🤖 AI Summary
To address the challenge of heterogeneous yet highly overlapping user demands in multi-user downlink semantic communication—particularly in vehicular content distribution—this paper proposes an intent-aware semantic segmentation multiple access framework. The method constructs a user-intent-driven shared knowledge base and introduces a semantic efficiency score to precisely decouple and jointly transmit public and private semantic information.
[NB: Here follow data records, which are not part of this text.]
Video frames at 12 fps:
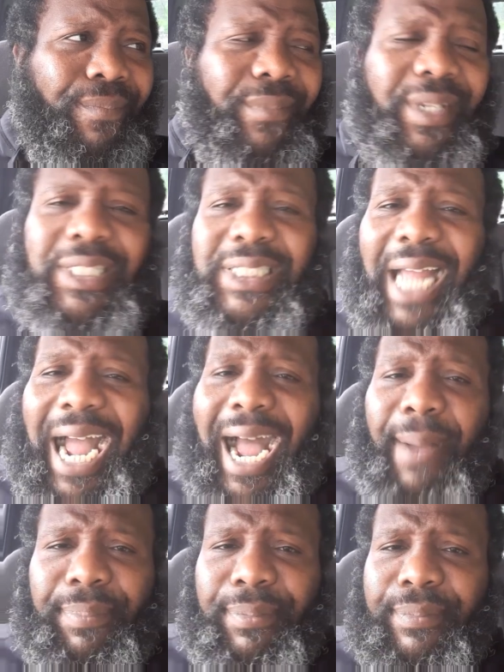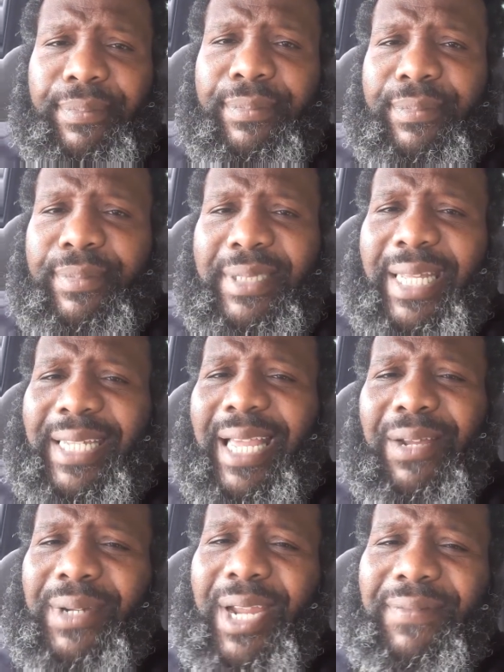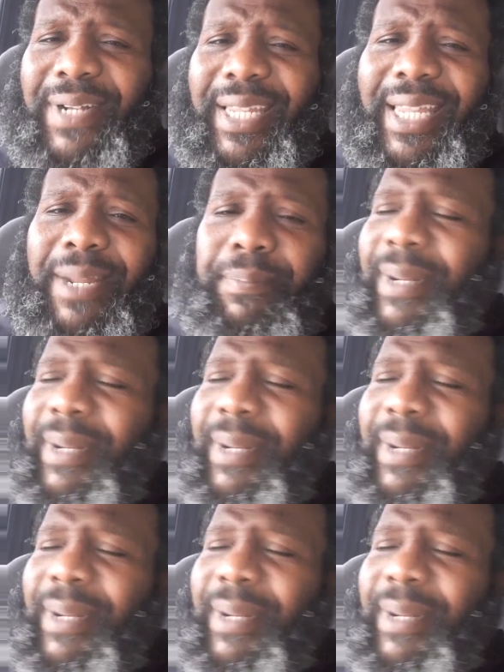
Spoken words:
Stop. I don't care if that kidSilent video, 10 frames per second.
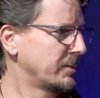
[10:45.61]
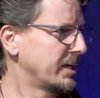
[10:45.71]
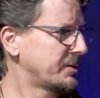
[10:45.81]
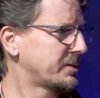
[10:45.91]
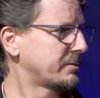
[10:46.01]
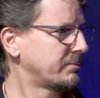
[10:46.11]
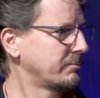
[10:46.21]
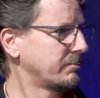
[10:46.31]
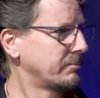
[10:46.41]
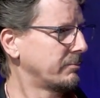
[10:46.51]
That's
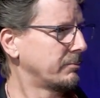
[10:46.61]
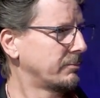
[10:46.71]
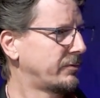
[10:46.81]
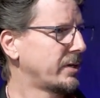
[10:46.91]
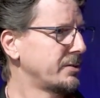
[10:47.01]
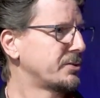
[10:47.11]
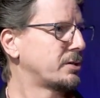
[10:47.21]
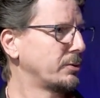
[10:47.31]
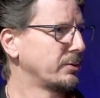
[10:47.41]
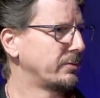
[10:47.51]
phase
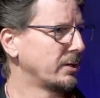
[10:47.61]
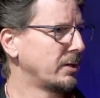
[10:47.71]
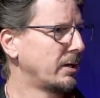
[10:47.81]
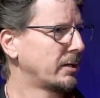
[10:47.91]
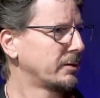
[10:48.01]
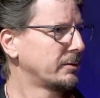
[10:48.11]
two, if you like.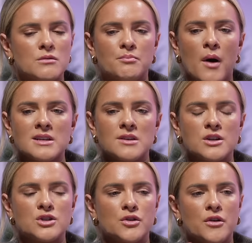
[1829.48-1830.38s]

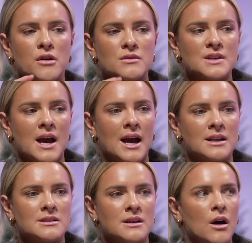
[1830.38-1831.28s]
bite-sized churros,
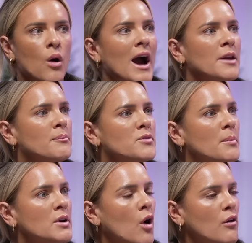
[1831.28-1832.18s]
and I had the
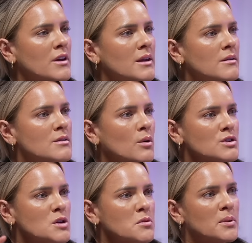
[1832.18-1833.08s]
banoffee, one
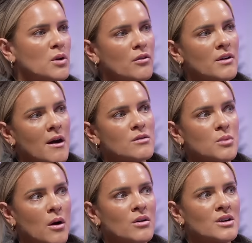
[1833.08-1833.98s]
scoop of banoffee, that was
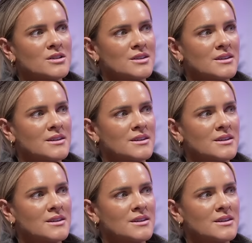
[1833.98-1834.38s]
well good.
It further integrates diffusion models with ControlNet for high-fidelity personalized semantic content generation, and jointly optimizes semantic feature extraction and beamforming via reinforcement learning. Experimental results demonstrate that the proposed framework significantly outperforms baseline approaches, achieving +32.7% improvement in semantic relevance and +28.4% in perceptual similarity. This leads to enhanced semantic transmission efficiency and superior user experience in dynamic vehicular networks.
📝 Abstract
With the booming development of generative artificial intelligence (GAI), semantic communication (SemCom) has emerged as a new paradigm for reliable and efficient communication. This paper considers a multi-user downlink SemCom system, using vehicular networks as the representative scenario for multi-user content dissemination. To address diverse yet overlapping user demands, we propose a multi-user Generative SemCom-enhanced intent-aware semantic-splitting multiple access (SS-MGSC) framework. In the framework, we construct an intent-aware shared knowledge base (SKB) that incorporates prior knowledge of semantic information (SI) and user-specific preferences. Then, we designate the common SI as a one-hot semantic map that is broadcast to all users, while the private SI is delivered as personalized text for each user. On the receiver side, a diffusion model enhanced with ControlNet is adopted to generate high-quality personalized images. To capture both semantic relevance and perceptual similarity, we design a novel semantic efficiency score (SES) metric as the optimization objective. Building on this, we formulate a joint optimization problem for multi-user semantic extraction and beamforming, solved using a reinforcement learning-based algorithm due to its robustness in high-dimensional settings. Simulation results demonstrate the effectiveness of the proposed scheme.